Collected data entries:
--- START ---

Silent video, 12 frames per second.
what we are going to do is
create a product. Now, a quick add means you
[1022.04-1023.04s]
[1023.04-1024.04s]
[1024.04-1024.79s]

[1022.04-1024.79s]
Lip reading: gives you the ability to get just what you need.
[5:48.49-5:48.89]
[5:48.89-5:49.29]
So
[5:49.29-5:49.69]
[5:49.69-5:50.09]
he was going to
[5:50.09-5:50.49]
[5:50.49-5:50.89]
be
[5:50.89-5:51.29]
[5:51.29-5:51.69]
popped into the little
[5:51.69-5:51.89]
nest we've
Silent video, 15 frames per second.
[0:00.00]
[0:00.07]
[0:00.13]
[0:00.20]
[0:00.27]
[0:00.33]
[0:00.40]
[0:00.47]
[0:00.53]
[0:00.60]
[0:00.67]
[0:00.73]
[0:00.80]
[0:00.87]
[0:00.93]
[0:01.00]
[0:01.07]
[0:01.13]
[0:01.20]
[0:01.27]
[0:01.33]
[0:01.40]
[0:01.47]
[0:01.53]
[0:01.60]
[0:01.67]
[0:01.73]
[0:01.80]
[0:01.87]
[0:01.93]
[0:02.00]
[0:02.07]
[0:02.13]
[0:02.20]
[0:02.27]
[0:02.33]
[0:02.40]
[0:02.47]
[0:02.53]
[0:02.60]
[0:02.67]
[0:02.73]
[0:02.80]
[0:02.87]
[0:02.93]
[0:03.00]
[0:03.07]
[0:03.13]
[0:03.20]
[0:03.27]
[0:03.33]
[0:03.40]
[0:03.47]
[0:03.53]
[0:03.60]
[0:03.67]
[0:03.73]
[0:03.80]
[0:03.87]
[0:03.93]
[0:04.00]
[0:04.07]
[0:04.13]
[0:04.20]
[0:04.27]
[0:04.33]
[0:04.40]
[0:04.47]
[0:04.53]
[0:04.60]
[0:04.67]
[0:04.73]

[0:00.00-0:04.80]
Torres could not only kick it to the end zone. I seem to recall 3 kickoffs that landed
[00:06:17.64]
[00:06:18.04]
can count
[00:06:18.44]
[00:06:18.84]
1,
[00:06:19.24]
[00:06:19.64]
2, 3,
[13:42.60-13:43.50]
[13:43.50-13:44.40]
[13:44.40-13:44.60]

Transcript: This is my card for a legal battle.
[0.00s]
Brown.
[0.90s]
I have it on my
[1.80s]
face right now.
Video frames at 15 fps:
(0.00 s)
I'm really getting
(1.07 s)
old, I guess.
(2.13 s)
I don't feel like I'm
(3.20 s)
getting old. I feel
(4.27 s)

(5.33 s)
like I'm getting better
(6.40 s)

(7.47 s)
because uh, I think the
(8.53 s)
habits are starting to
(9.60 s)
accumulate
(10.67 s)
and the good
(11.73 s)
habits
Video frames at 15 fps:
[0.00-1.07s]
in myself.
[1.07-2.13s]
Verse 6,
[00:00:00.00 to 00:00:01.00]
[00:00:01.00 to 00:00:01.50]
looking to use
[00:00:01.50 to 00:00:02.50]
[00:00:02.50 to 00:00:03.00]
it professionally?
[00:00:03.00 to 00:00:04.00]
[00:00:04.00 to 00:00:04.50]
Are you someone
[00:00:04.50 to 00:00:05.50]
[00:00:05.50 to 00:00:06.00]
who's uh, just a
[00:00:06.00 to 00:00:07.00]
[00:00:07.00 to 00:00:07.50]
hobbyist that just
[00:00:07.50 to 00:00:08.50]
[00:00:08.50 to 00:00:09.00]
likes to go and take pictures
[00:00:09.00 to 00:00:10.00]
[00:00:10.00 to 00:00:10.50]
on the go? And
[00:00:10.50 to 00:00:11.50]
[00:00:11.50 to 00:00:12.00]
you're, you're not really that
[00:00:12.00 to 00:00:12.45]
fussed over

--- END ---

WHAT TO WORK ON |
Could you copy every record above exactly as written?

RESPONSE BELOW |
Silent video, 12 frames per second.
what we are going to do is
create a product. Now, a quick add means you
[1022.04-1023.04s]
[1023.04-1024.04s]
[1024.04-1024.79s]

[1022.04-1024.79s]
Lip reading: gives you the ability to get just what you need.
[5:48.49-5:48.89]
[5:48.89-5:49.29]
So
[5:49.29-5:49.69]
[5:49.69-5:50.09]
he was going to
[5:50.09-5:50.49]
[5:50.49-5:50.89]
be
[5:50.89-5:51.29]
[5:51.29-5:51.69]
popped into the little
[5:51.69-5:51.89]
nest we've
Silent video, 15 frames per second.
[0:00.00]
[0:00.07]
[0:00.13]
[0:00.20]
[0:00.27]
[0:00.33]
[0:00.40]
[0:00.47]
[0:00.53]
[0:00.60]
[0:00.67]
[0:00.73]
[0:00.80]
[0:00.87]
[0:00.93]
[0:01.00]
[0:01.07]
[0:01.13]
[0:01.20]
[0:01.27]
[0:01.33]
[0:01.40]
[0:01.47]
[0:01.53]
[0:01.60]
[0:01.67]
[0:01.73]
[0:01.80]
[0:01.87]
[0:01.93]
[0:02.00]
[0:02.07]
[0:02.13]
[0:02.20]
[0:02.27]
[0:02.33]
[0:02.40]
[0:02.47]
[0:02.53]
[0:02.60]
[0:02.67]
[0:02.73]
[0:02.80]
[0:02.87]
[0:02.93]
[0:03.00]
[0:03.07]
[0:03.13]
[0:03.20]
[0:03.27]
[0:03.33]
[0:03.40]
[0:03.47]
[0:03.53]
[0:03.60]
[0:03.67]
[0:03.73]
[0:03.80]
[0:03.87]
[0:03.93]
[0:04.00]
[0:04.07]
[0:04.13]
[0:04.20]
[0:04.27]
[0:04.33]
[0:04.40]
[0:04.47]
[0:04.53]
[0:04.60]
[0:04.67]
[0:04.73]

[0:00.00-0:04.80]
Torres could not only kick it to the end zone. I seem to recall 3 kickoffs that landed
[00:06:17.64]
[00:06:18.04]
can count
[00:06:18.44]
[00:06:18.84]
1,
[00:06:19.24]
[00:06:19.64]
2, 3,
[13:42.60-13:43.50]
[13:43.50-13:44.40]
[13:44.40-13:44.60]

Transcript: This is my card for a legal battle.
[0.00s]
Brown.
[0.90s]
I have it on my
[1.80s]
face right now.
Video frames at 15 fps:
(0.00 s)
I'm really getting
(1.07 s)
old, I guess.
(2.13 s)
I don't feel like I'm
(3.20 s)
getting old. I feel
(4.27 s)

(5.33 s)
like I'm getting better
(6.40 s)

(7.47 s)
because uh, I think the
(8.53 s)
habits are starting to
(9.60 s)
accumulate
(10.67 s)
and the good
(11.73 s)
habits
Video frames at 15 fps:
[0.00-1.07s]
in myself.
[1.07-2.13s]
Verse 6,
[00:00:00.00 to 00:00:01.00]
[00:00:01.00 to 00:00:01.50]
looking to use
[00:00:01.50 to 00:00:02.50]
[00:00:02.50 to 00:00:03.00]
it professionally?
[00:00:03.00 to 00:00:04.00]
[00:00:04.00 to 00:00:04.50]
Are you someone
[00:00:04.50 to 00:00:05.50]
[00:00:05.50 to 00:00:06.00]
who's uh, just a
[00:00:06.00 to 00:00:07.00]
[00:00:07.00 to 00:00:07.50]
hobbyist that just
[00:00:07.50 to 00:00:08.50]
[00:00:08.50 to 00:00:09.00]
likes to go and take pictures
[00:00:09.00 to 00:00:10.00]
[00:00:10.00 to 00:00:10.50]
on the go? And
[00:00:10.50 to 00:00:11.50]
[00:00:11.50 to 00:00:12.00]
you're, you're not really that
[00:00:12.00 to 00:00:12.45]
fussed over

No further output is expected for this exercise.